Peter shakes his head. “No one else is interested. Not since she blew her knee out. She only had the one offer, and they gave that one to someone else. That’s why she’s thinking about enlisting.”
“There may be more colleges interested.” She hesitates. Should she tell him? Will he tell Beth? He doesn’t want to set Beth up for more disappointment. She decides for the time being to keep it to herself.
Peter shakes his head.
“This recruiter is playing her like a fiddle.”
“Samuel?”
“Is that his name? Whatever. He’s working her, Mrs. Fischer. These guys are slick. And he’s working her. Can you imagine Beth on a battleship? Heading into a war zone? I d
on’t want that. You don’t want that. And Beth doesn’t want that…but she doesn’t know it.”
Anna is slightly taken aback by Peter’s vehemence. His face is flushed, and he talks with his hands, nearly losing his breath with the urgency in his voice.
“This guy has her convinced it’s perfect for her when in reality it’s all totally, way wrong for her,” he says. “We’ve got to put a stop to this. Do some kind of intervention like they do for addicts—”
Peter stops himself, but not before they’re both embarrassed.
“You make it sound so…calculated,” she says.
“It’s what he does for a living.
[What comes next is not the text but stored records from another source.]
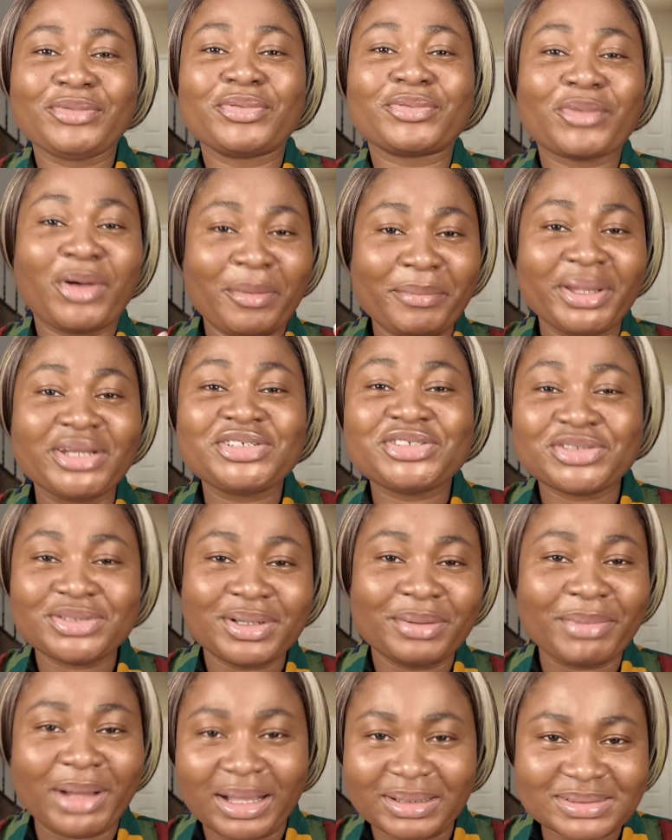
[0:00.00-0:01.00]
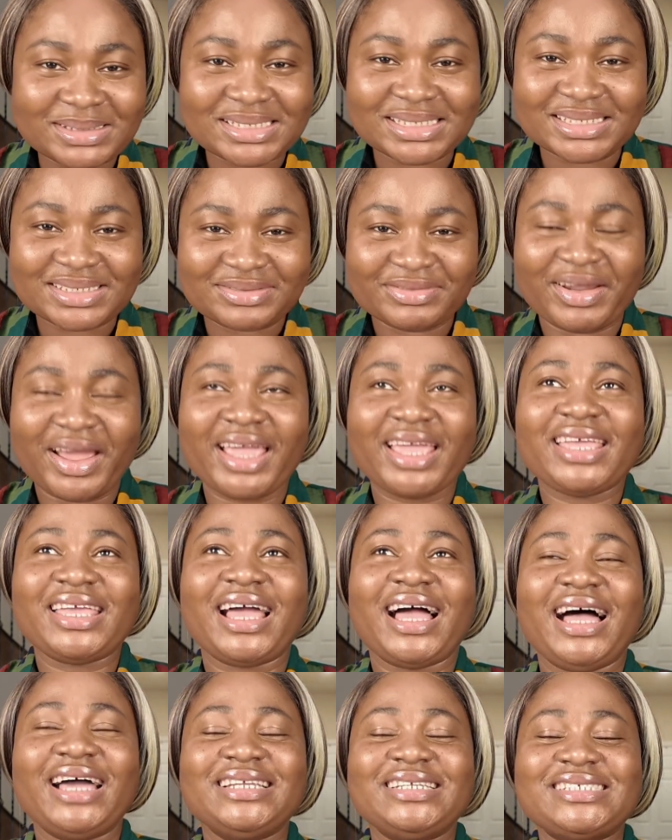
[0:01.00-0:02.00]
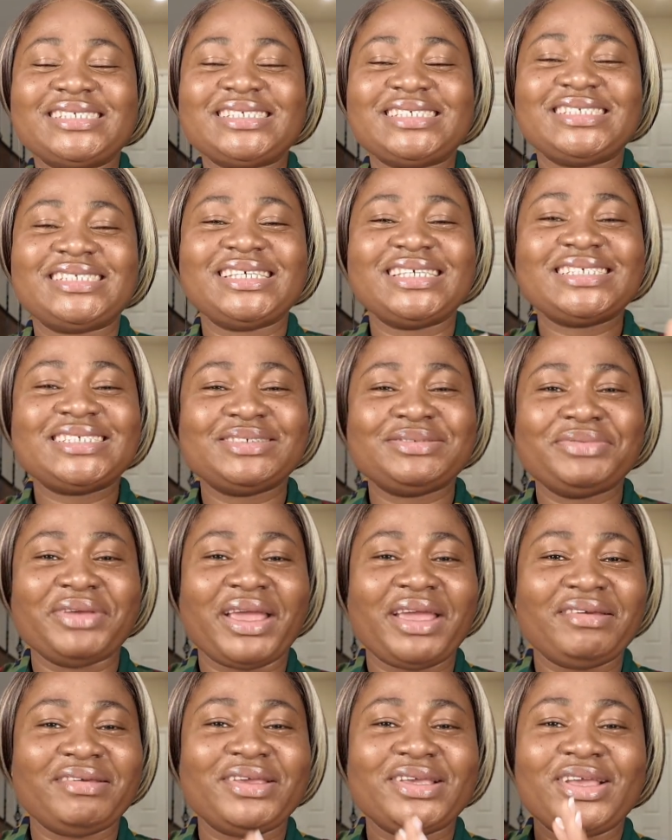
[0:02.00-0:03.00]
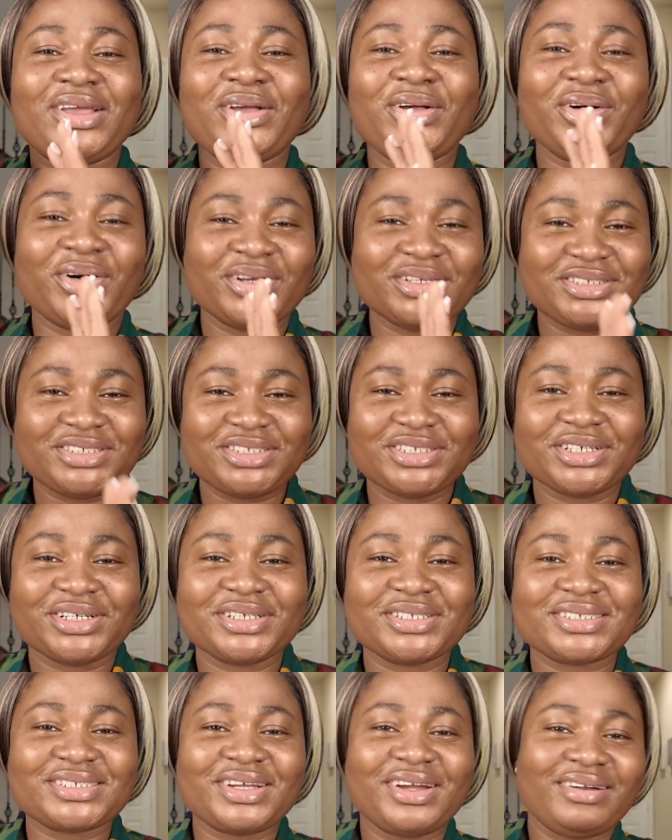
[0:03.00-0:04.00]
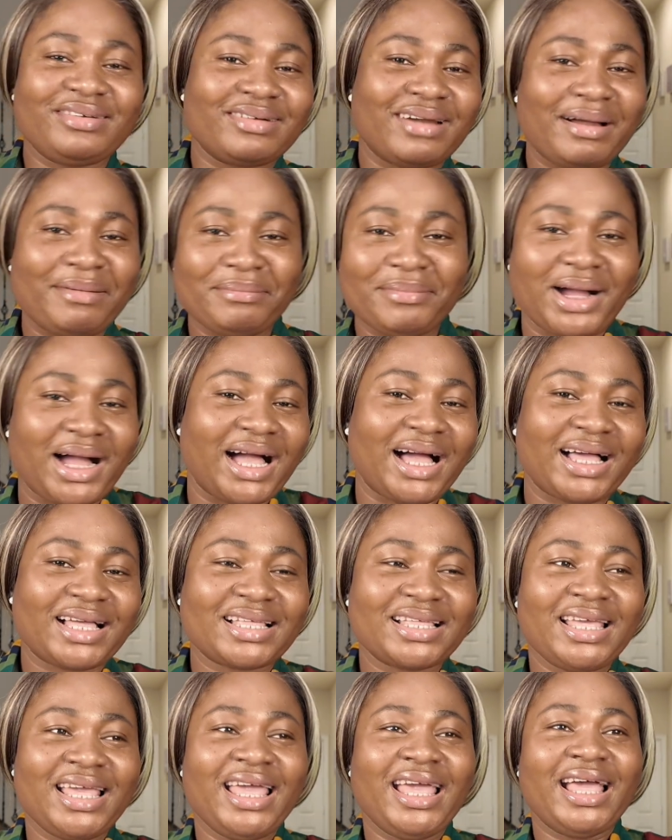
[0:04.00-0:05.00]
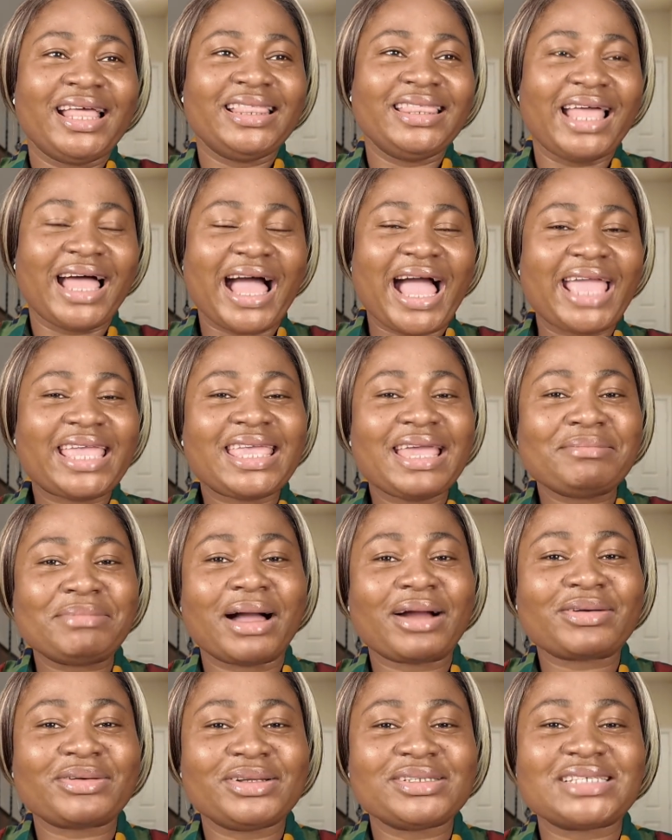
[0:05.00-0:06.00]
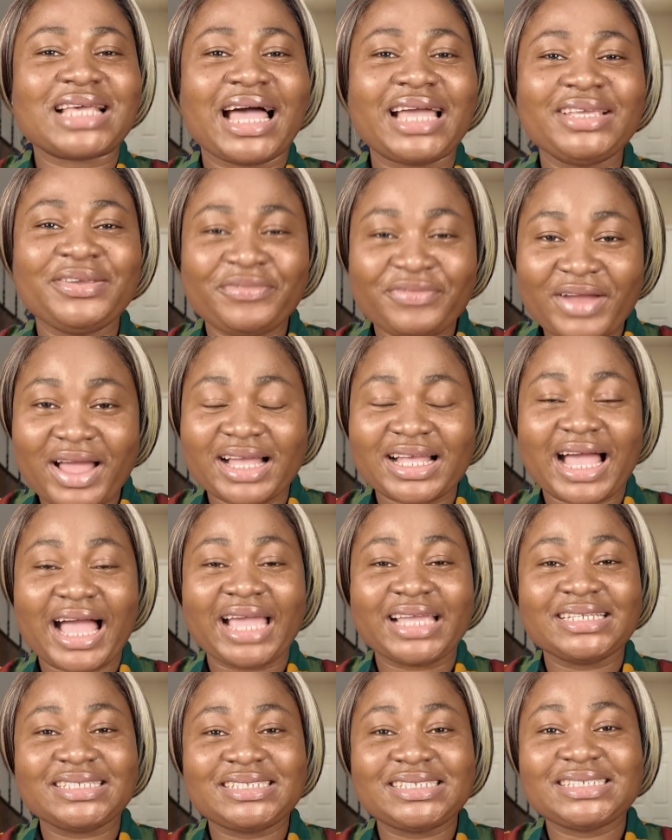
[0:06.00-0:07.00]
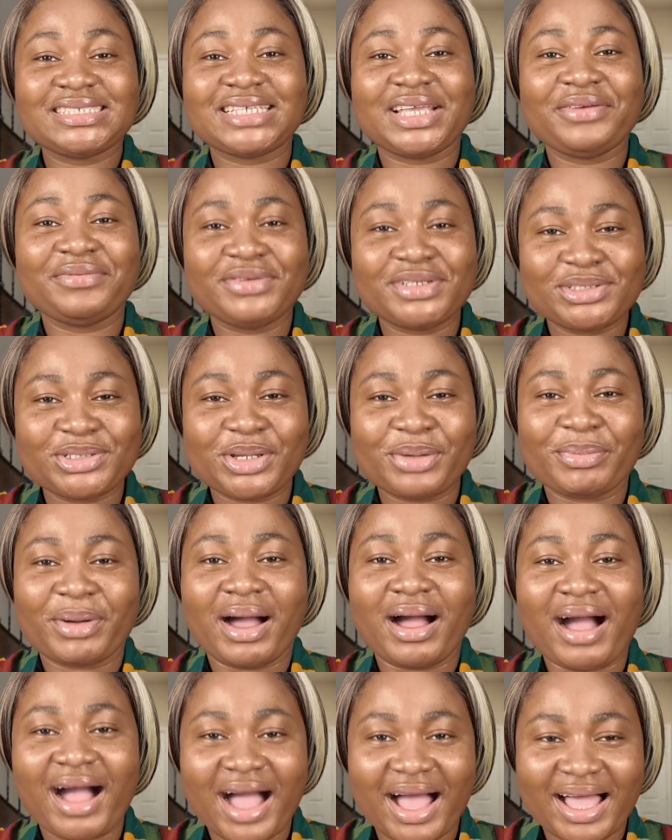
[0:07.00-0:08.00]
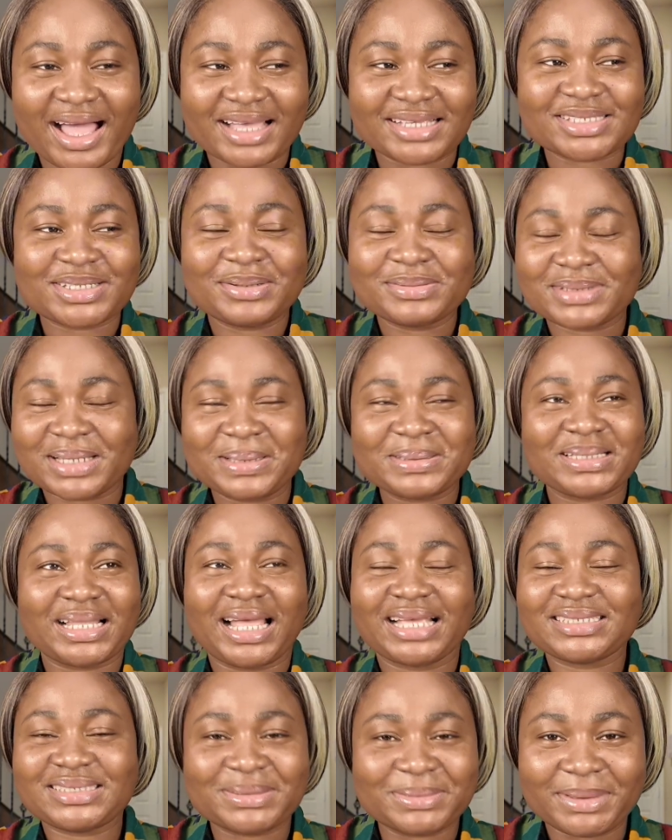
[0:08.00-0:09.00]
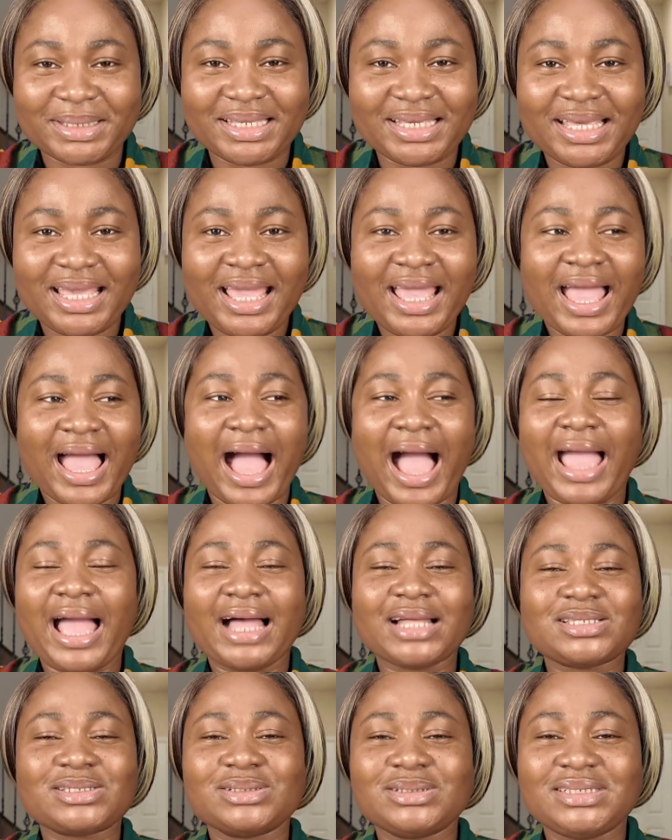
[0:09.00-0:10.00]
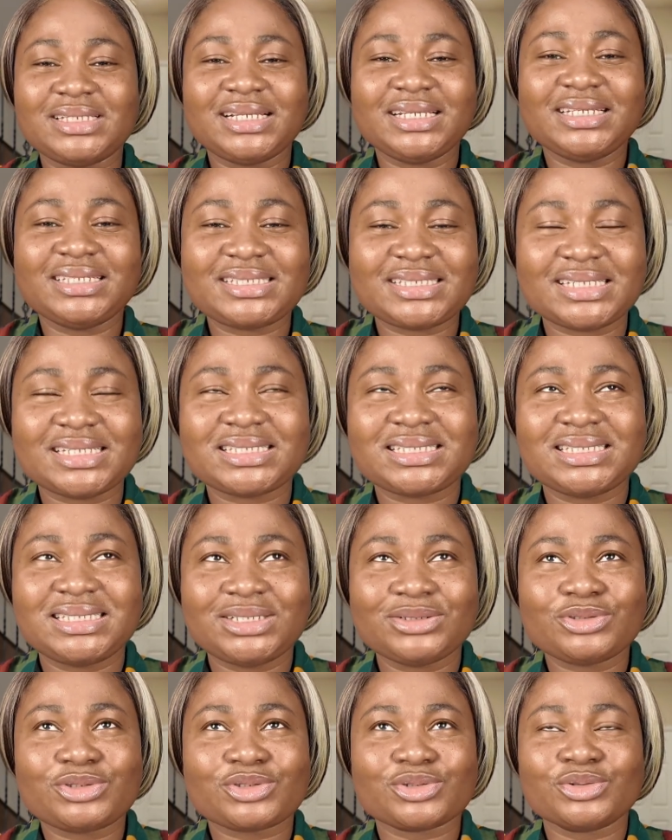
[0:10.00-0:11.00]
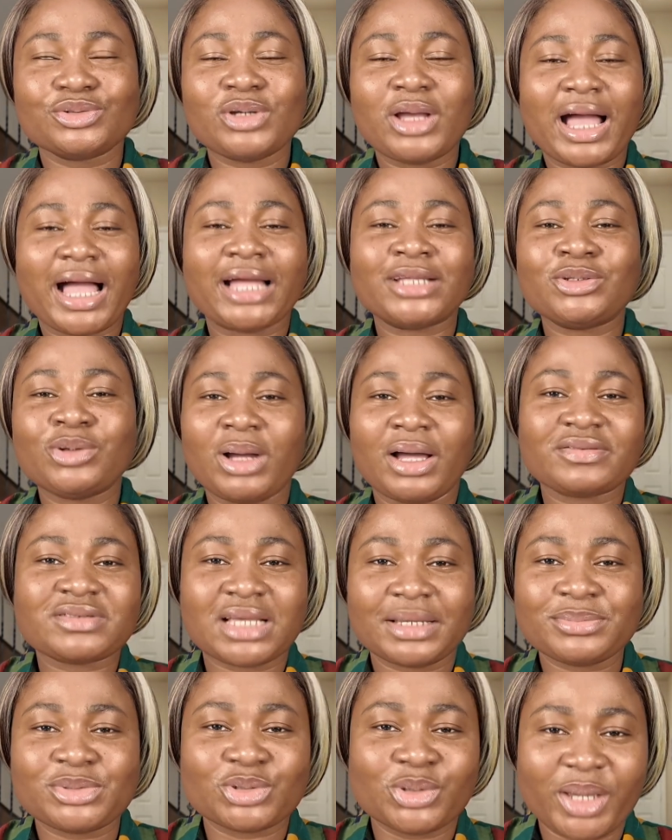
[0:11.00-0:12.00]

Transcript: commentary about it, right? And it's this very gorgeous grammar that I came across. In fact, I did a video about her sometimes last week. I had to delete it due to I don't have time to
She’s just a number to him.”
“I don’t think that’s true,” Anna says, feeling herself come to the defense of Beth. “I think she…trusts him.”
“That’s exactly what I’m talking about, for Christ’s sake!” Peter gets to his feet. “Why does she trust him and not me…us?”
Anna has no answer for that.
“You’ve told her you’re against the Navy, right?”
“Yes, but—”
“And I’ve told her. Why does she have this in her head? What’s gotten into her?”
“Come on, Peter. She watched her scholarship go up in smoke. She didn’t feel like she had any other options. I know her. I know what she wants. She wants to get out of this house. Out of this town. She wants to get away from Lake Orion.”
Anna heaves a deep sigh.
“She wants to get away from me. That’s why she’s considering the Navy. It’s her ticket out of here.” Anna feels her own words hit her. She knows they’re true, but to hear them said out loud in her own voice…she immediately starts crying. She looks up and sees Peter looking at her. A mask of anger and shame. He feels sorry for her, she realizes. But he also blames her.
“Where’s Beth? We have to talk to her, together.”
“She’s out,” Anna says, wiping the tears from her face. If Peter wasn’t here, she thinks she might just have a drink.